DATA FOR THE TASK
* * * * *

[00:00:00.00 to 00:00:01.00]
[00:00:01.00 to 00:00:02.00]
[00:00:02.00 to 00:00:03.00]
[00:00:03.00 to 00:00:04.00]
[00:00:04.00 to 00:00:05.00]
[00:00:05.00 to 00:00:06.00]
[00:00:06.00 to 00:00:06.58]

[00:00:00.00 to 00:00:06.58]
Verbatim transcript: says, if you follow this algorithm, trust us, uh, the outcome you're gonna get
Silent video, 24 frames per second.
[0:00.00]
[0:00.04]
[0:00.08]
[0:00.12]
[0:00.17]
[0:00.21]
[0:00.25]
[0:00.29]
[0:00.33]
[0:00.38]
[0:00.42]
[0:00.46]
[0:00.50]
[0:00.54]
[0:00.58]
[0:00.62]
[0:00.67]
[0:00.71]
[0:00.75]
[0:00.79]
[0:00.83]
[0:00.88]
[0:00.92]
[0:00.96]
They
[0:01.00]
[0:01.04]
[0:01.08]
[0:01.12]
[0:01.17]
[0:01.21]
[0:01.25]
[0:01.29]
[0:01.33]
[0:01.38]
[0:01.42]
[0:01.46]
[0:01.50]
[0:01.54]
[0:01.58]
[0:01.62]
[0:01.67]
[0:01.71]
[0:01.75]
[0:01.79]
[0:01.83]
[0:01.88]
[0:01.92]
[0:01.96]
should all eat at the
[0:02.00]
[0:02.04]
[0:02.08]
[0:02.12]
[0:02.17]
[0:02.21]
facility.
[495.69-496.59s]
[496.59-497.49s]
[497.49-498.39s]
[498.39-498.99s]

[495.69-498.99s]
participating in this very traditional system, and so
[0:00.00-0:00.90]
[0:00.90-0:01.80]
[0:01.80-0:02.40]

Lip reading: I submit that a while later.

* * * * *

ACTION ITEM
Give back the lines of the data exactly as they are written, from the first line through the line containing "Verbatim transcript: says, if".

RESULT FOR THIS EXERCISE
[00:00:00.00 to 00:00:01.00]
[00:00:01.00 to 00:00:02.00]
[00:00:02.00 to 00:00:03.00]
[00:00:03.00 to 00:00:04.00]
[00:00:04.00 to 00:00:05.00]
[00:00:05.00 to 00:00:06.00]
[00:00:06.00 to 00:00:06.58]

[00:00:00.00 to 00:00:06.58]
Verbatim transcript: says, if you follow this algorithm, trust us, uh, the outcome you're gonna get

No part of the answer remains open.